▶ _What is being asked_:
Retype every entry below without pictures.

▶ _Recorded information_:
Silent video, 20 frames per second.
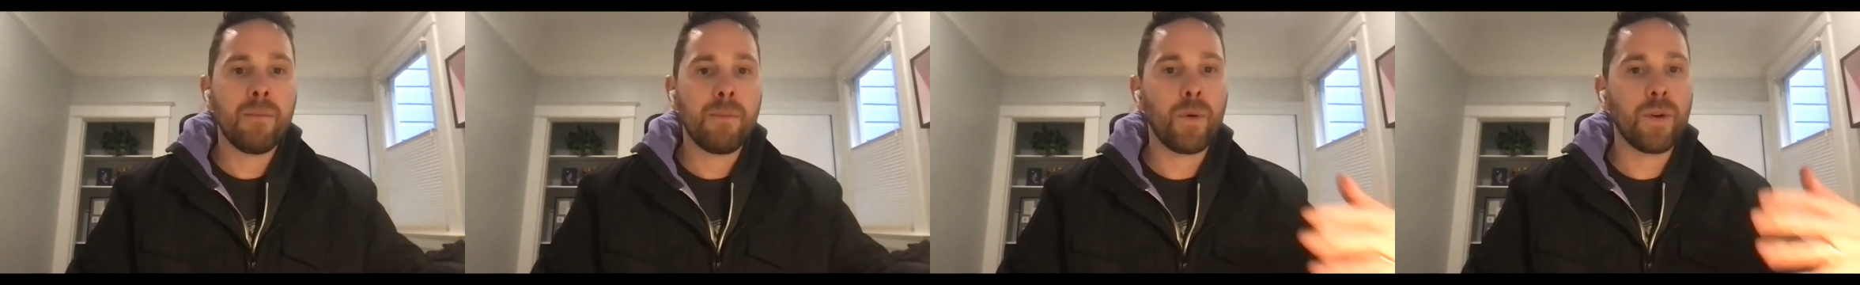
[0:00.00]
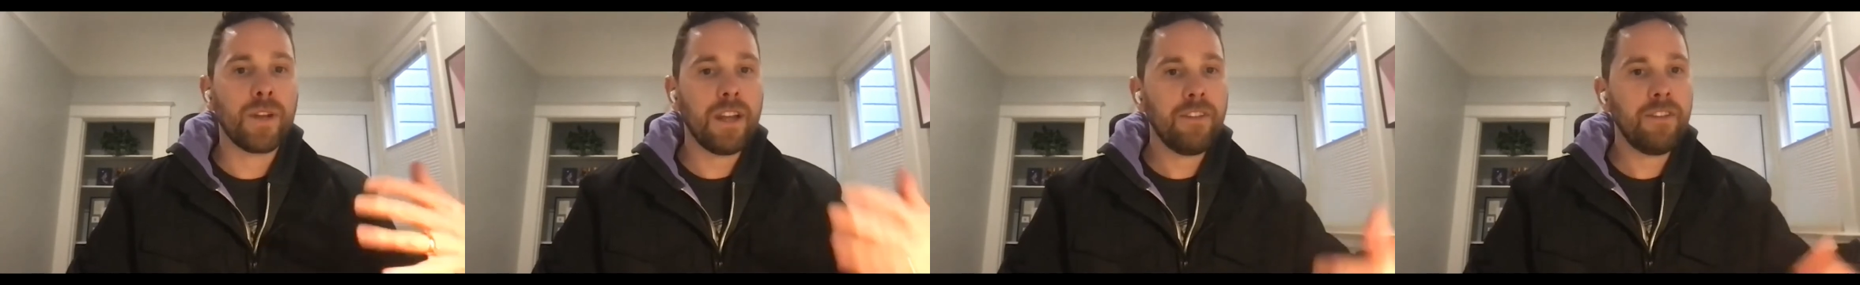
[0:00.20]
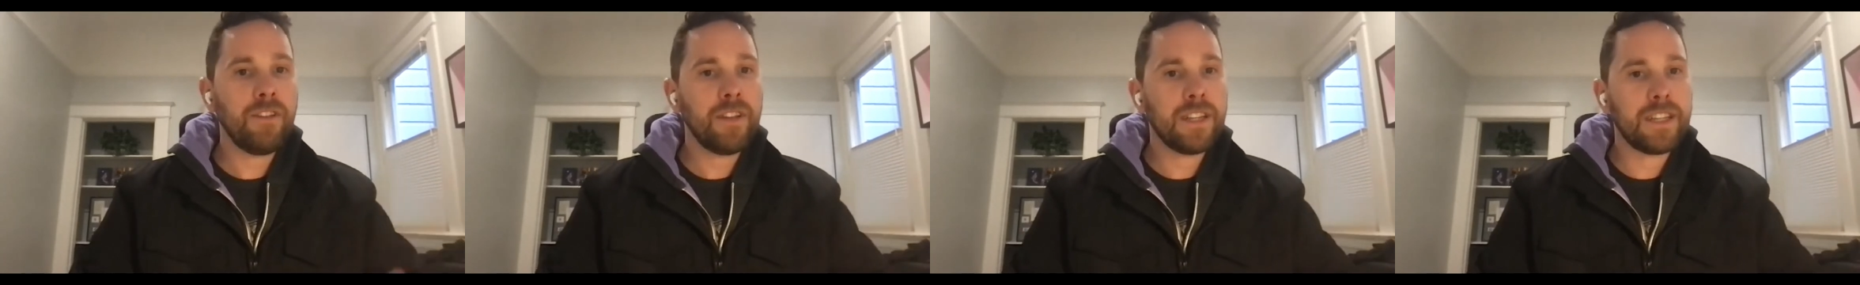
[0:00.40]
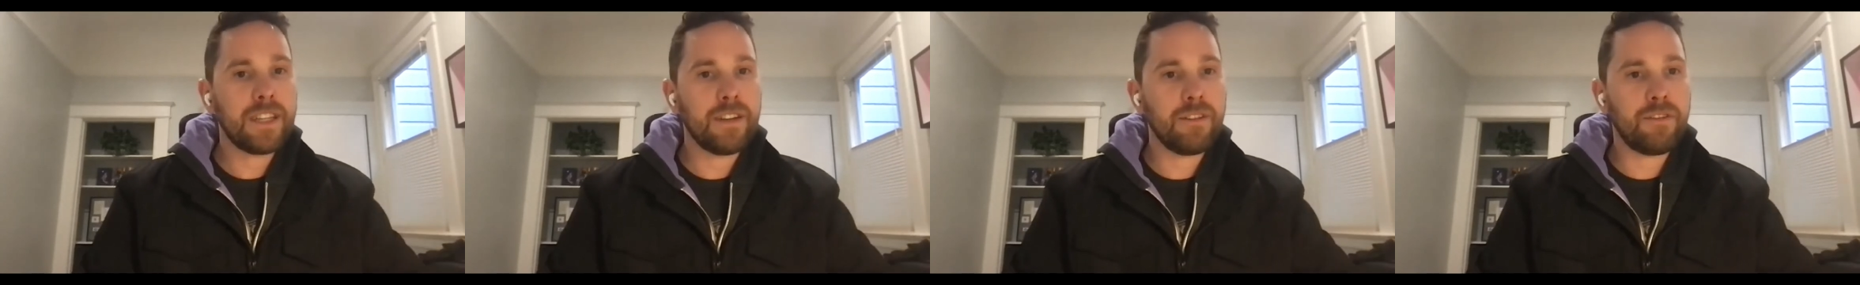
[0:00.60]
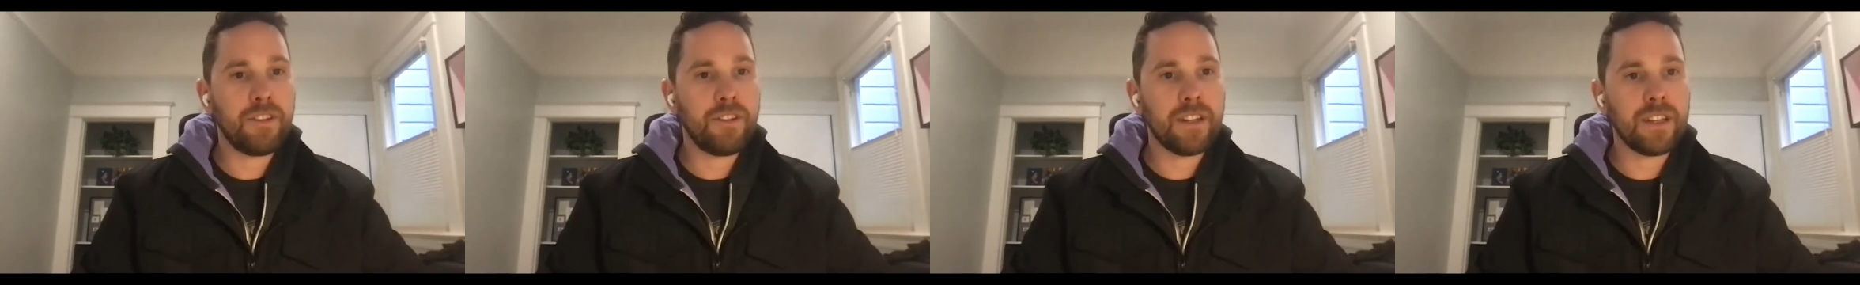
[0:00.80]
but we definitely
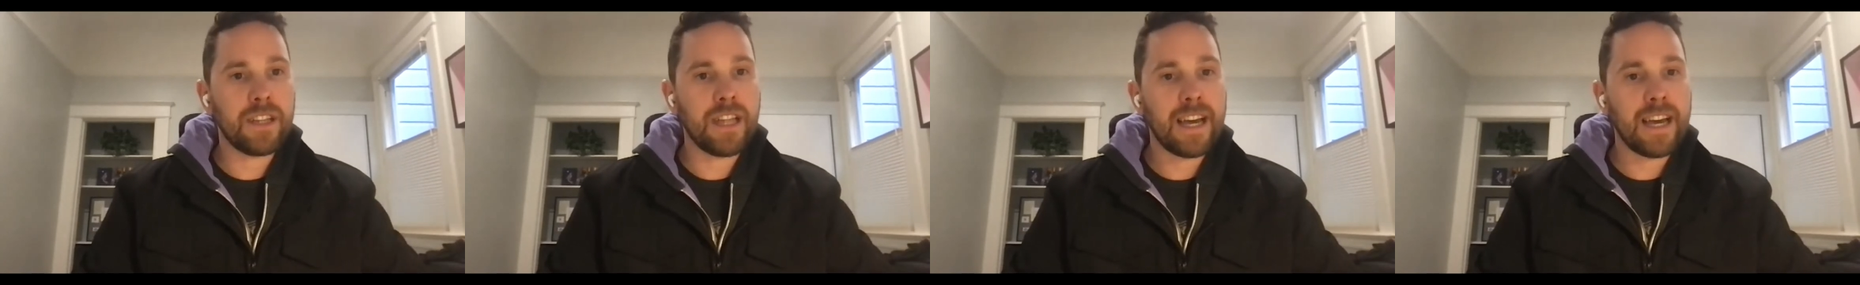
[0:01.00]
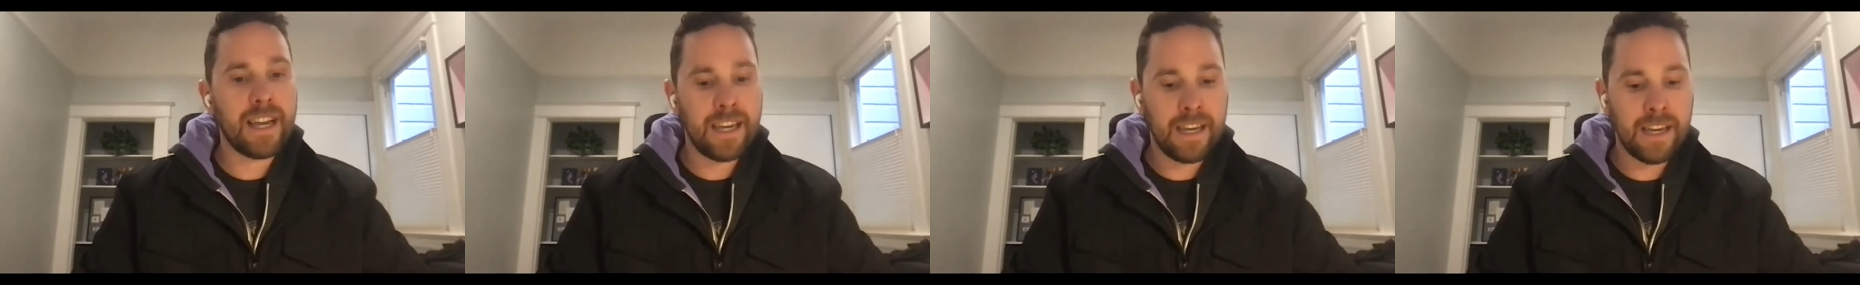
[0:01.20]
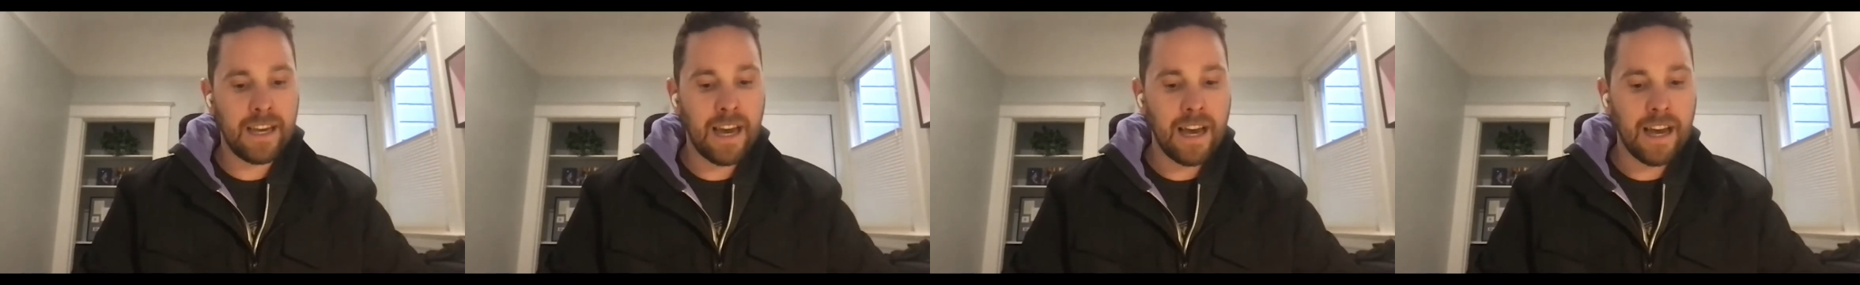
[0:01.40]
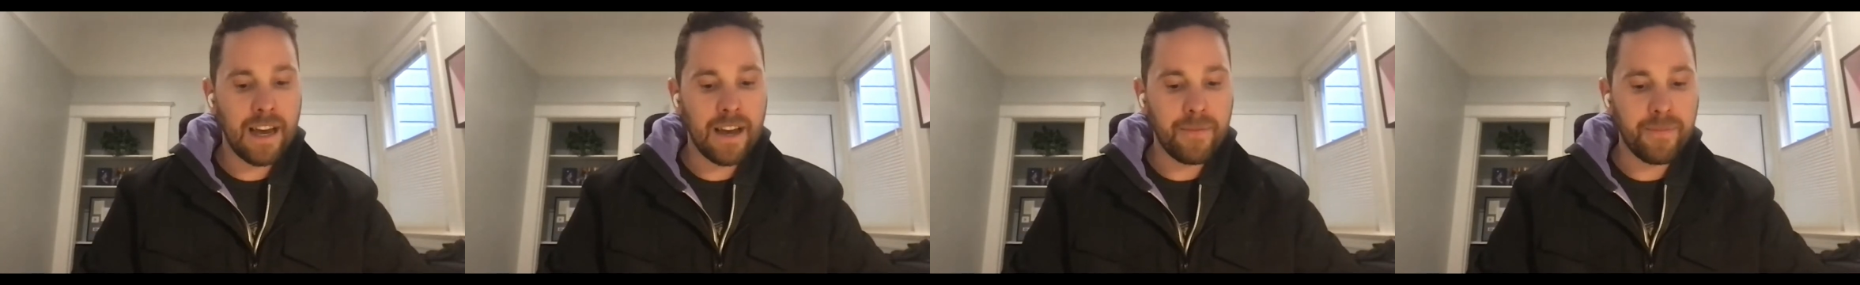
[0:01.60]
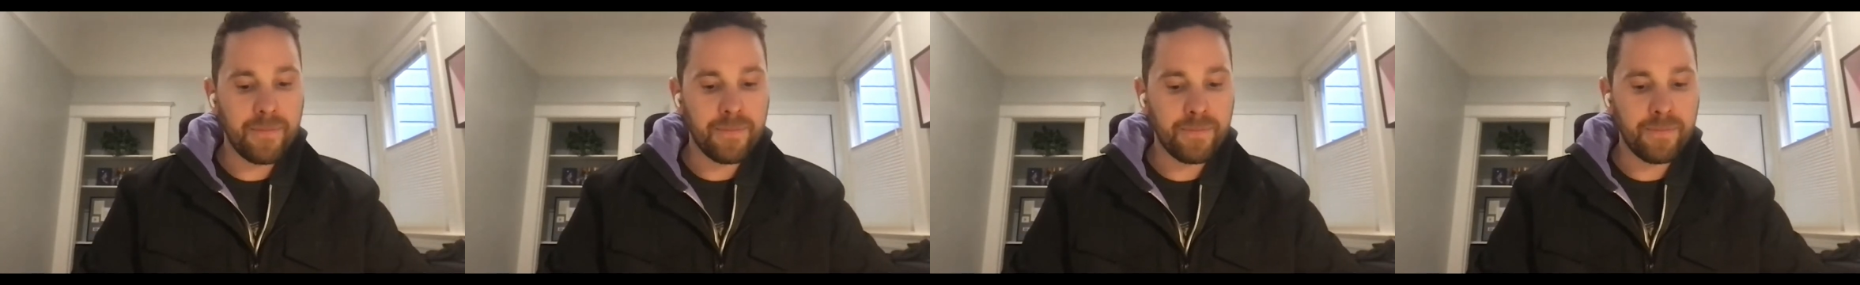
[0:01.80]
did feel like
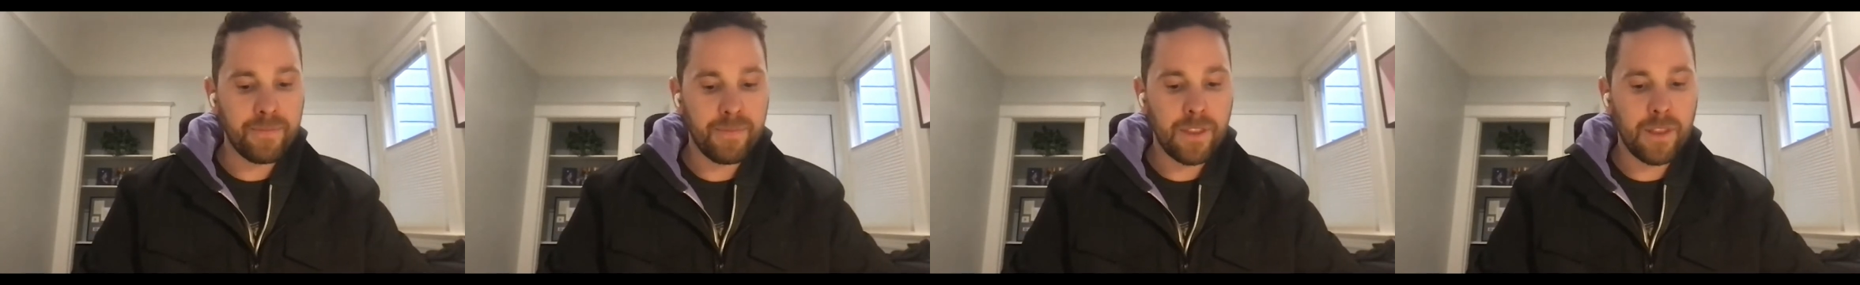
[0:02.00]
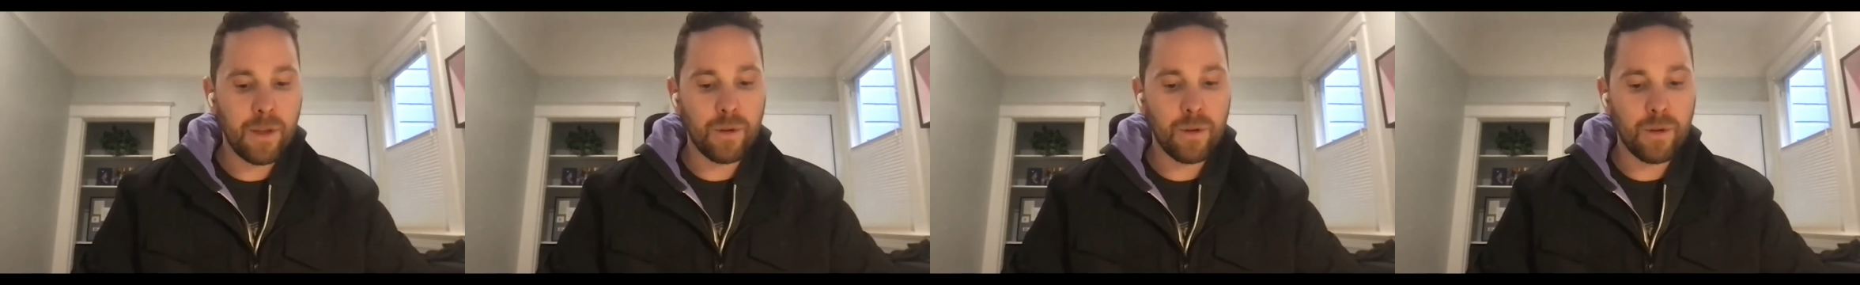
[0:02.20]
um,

▶ _Answer space_:
Silent video, 20 frames per second.
[0:00.00]
[0:00.20]
[0:00.40]
[0:00.60]
[0:00.80]
but we definitely
[0:01.00]
[0:01.20]
[0:01.40]
[0:01.60]
[0:01.80]
did feel like
[0:02.00]
[0:02.20]
um,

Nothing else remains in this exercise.